Written by Chris Chancellor

Permit extension until 2041 in the pipeline for one of largest gold and copper reserves in the world.

The Indonesian government seems to have settled negotiations with PT Freeport Indonesia over the extension of permits for exploitation of the Grasberg mine site, located in the province of Papua. The company, a subsidiary of US mining giants Freeport-McMoRan, have conducted mining operations in the area since the 1960s, when they negotiated a highly controversial deal with the dictatorial government led by President Suharto. The current deal was set to end in 2021, although it seems that an extension until 2041 has now been hammered out.
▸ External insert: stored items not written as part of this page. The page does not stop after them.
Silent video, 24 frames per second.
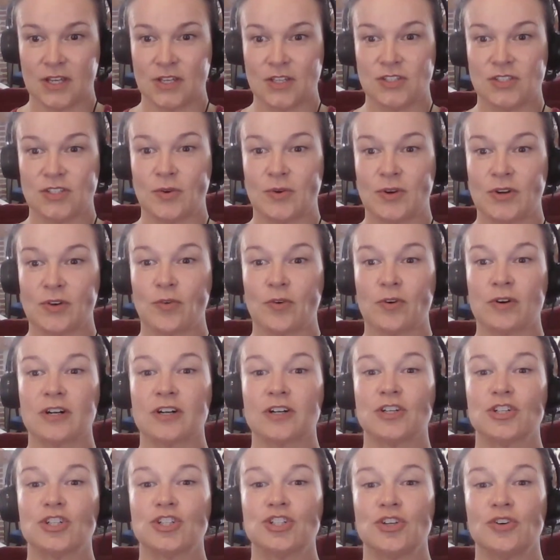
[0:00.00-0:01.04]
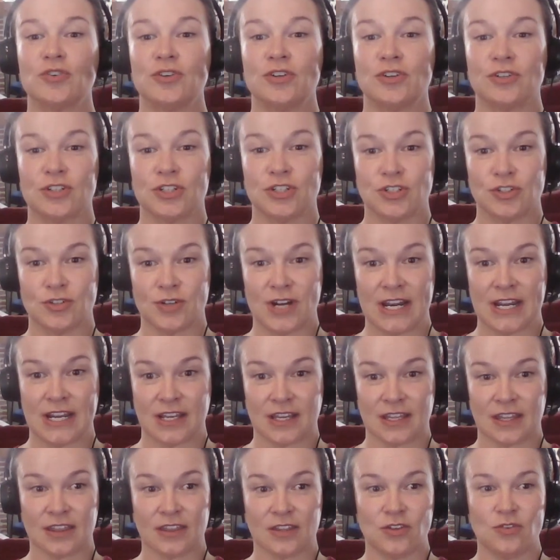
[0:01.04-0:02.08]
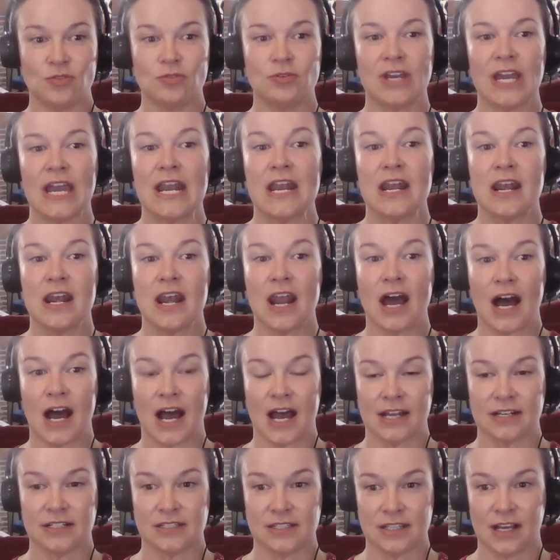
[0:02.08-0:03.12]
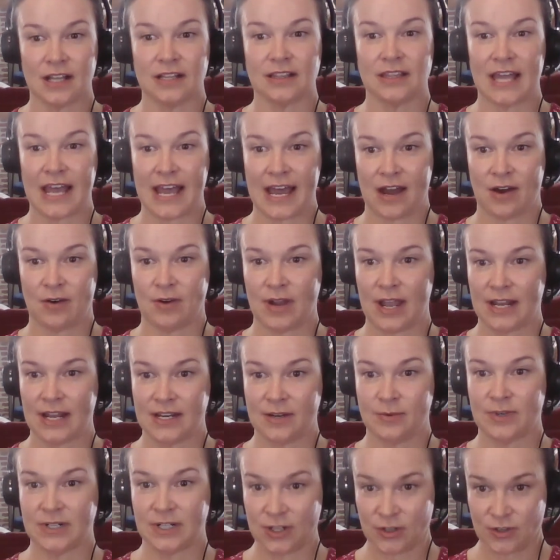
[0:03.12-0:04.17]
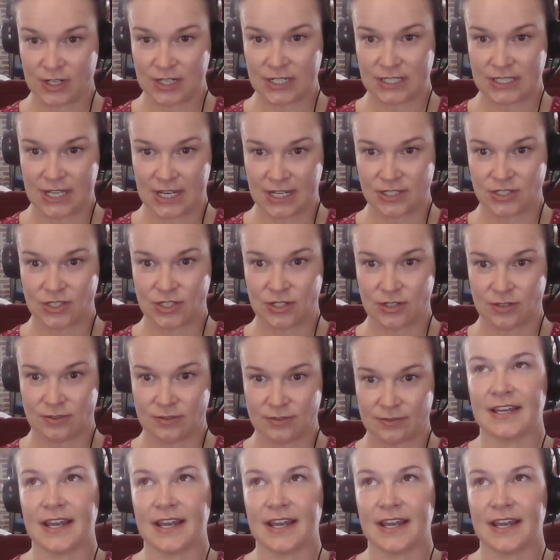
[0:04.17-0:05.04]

So, in order to show your strength, you cannot allow anyone to criticize you.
Negotiations had faltered at various stages, with contrasting information emerging from the various entities involved. At one point it appeared that an agreement was not likely at all, with Indonesia demanding that PT Freeport divest 51% of its shares to Indonesian state-owned enterprises (SOEs). However, the company has agreed to compromise due to the value it sees in underground mining operations on the site.

The willingness of corporate giants Freeport, based in Arizona, to compromise on the divestment regulation might be seen as a victory for Indonesian resource sovereignty and national development. Indeed SOEs will now enjoy a significantly larger slice of the pie. But to what extent will local peoples see the benefits?

 

The agreement comes after a lengthy dispute between the Indonesian state and the corporation over revised mining rules in the country. Amongst other new criterion, the new rules stipulate that mining companies must divest 51% of their shares to Indonesian SOEs. PT Freeport contested the new terms and demanded that the rights of their previous agreement be upheld.

The argument led to a 4 month hiatus in PT Freeport’s copper concentrate exports from the site. It is estimated that up to 10% of the work force was laid off during this period, prompting mass strikes by mine labourers and other employees.

However, the new deal, once made official, will essentially mean that two more 10 year extensions are granted. This will hand PT Freeport extraction and export rights until 2041, when it is thought the mine will be fully depleted. It is not known what will become of the the ongoing labour issue on site as a result of this agreement.